Selon l’arrêté consulté aujourd’hui par Lusa, « pour les raisons exposées, il est décidé de déclarer l’inconstitutionnalité, avec effet obligatoire général, de la norme contenue dans l’article 21, n.º 1, alinéa a), de la Loi n.º 27-A/2020, du 24 juillet, dans le segment relatif au calcul de l’impôt pour le premier semestre de 2020, pour violation du principe de l’interdiction de la rétroactivité des lois fiscales, résultant de l’article 103, n.º 3 de la Constitution de la République Portugaise ».
L’arrêté, daté du 3 juin, n’a eu qu’un juge en dissidence.
L’année dernière, il y a eu trois décisions d’inconstitutionnalité du Tribunal Constitutionnel concernant cette norme, mais relatives à des procédures judiciaires spécifiques, donc sans effet légal obligatoire.
Cependant, avec trois décisions d’inconstitutionnalité sur la même norme, le ministère public auprès du Tribunal Constitutionnel a pu demander l’inconstitutionnalité de la norme, ce qui a été fait.
Ainsi, dans l’arrêté de ce mardi (avec un seul vote dissident, du juge António José da Ascensão Ramos) et disponible sur le site du Tribunal Constitutionnel, le plénum a décidé que cette norme est inconstitutionnelle car elle implique une rétroactivité de l’impôt.

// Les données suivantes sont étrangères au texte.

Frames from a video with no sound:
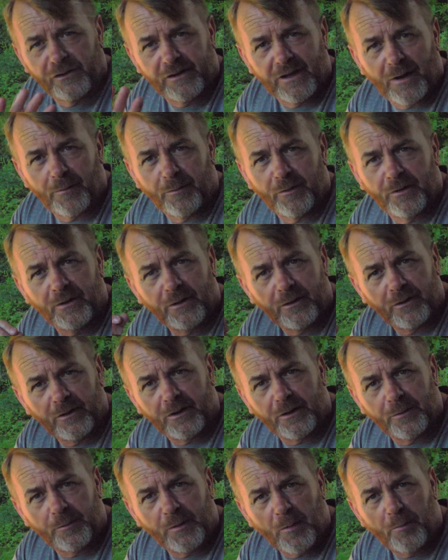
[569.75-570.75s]
cab, a
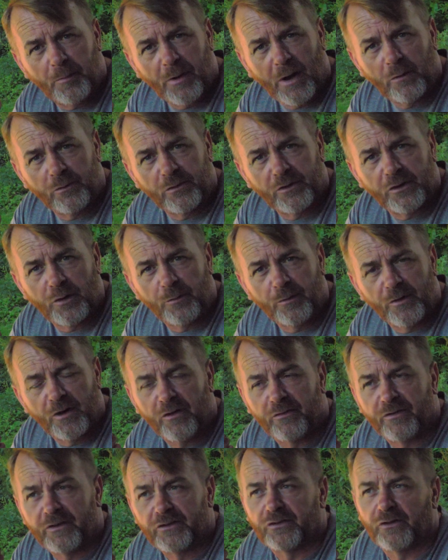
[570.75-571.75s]
little bit of powder coming
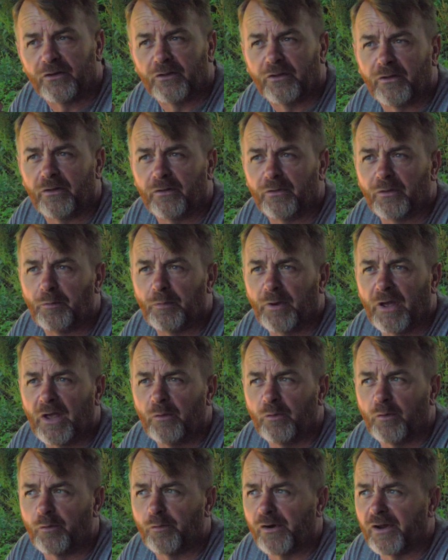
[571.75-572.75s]
off it, so the
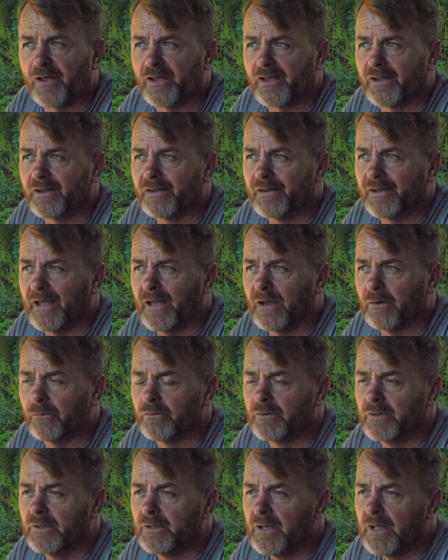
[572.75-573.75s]
paint was breaking down.
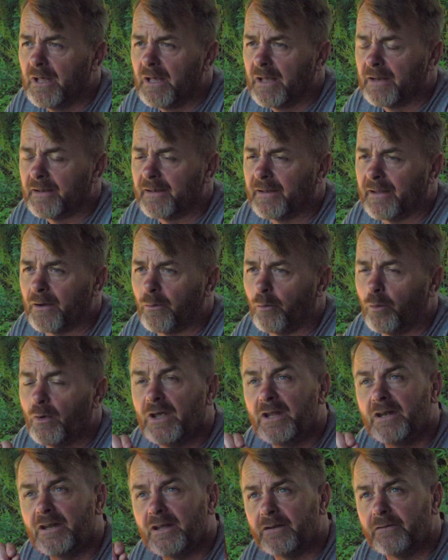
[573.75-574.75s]
Now
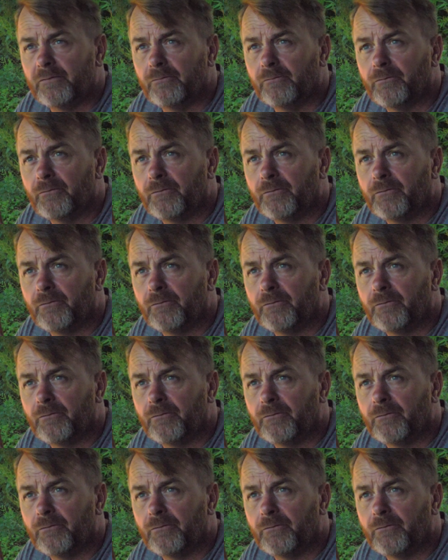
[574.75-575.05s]
we did.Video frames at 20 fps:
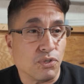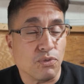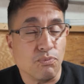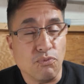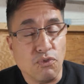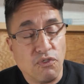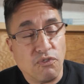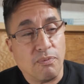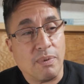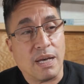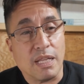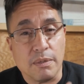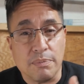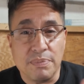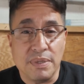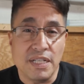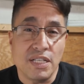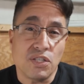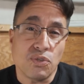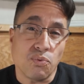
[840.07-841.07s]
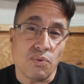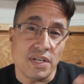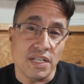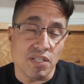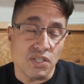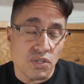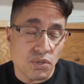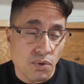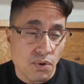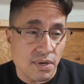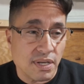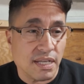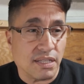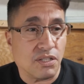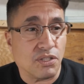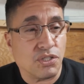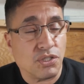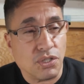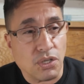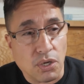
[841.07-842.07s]
was moved by the piece when he saw it at
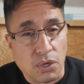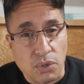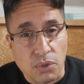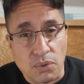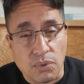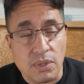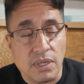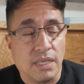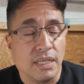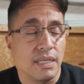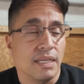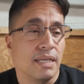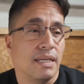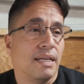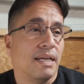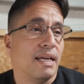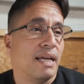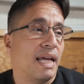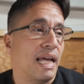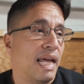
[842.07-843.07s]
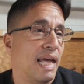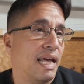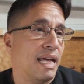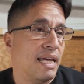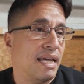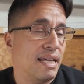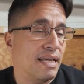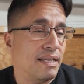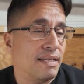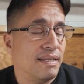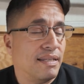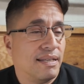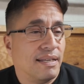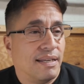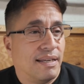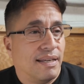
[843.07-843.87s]
the show, and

L’impôt complémentaire sur le secteur bancaire a été créé en 2020, lors de la crise de la covid-19, pour financer la Sécurité sociale et a depuis été vivement contesté par le secteur.
Jusqu’à cette année, la taxe est demeurée. Dans le budget de l’État de cette année, le gouvernement prévoit que l’impôt supplémentaire de solidarité sur les banques rapportera 40,8 millions d’euros pour les coffres publics.
Lusa a contacté l’Association Portugaise des Banques (APB) pour savoir si l’État devra restituer cet argent que les banques ont payé pour cette période et quel est le montant payé.
En réponse, l’association a déclaré qu’il appartiendra à chaque banque de décider quoi faire suite à la décision du TC.
« La décision du Tribunal est que l’impôt est indu, car inconstitutionnel. Les conséquences pratiques nécessitent une analyse juridique que l’APB ne possède pas et que chaque banque devra probablement réaliser », a déclaré une source officielle.
Quant au montant, elle a indiqué que le total de l’impôt supplémentaire payé en 2020 s’élevait à 28,75 millions d’euros pour l’ensemble de l’année et qu’elle ne dispose pas d’information sur la part relative au premier semestre.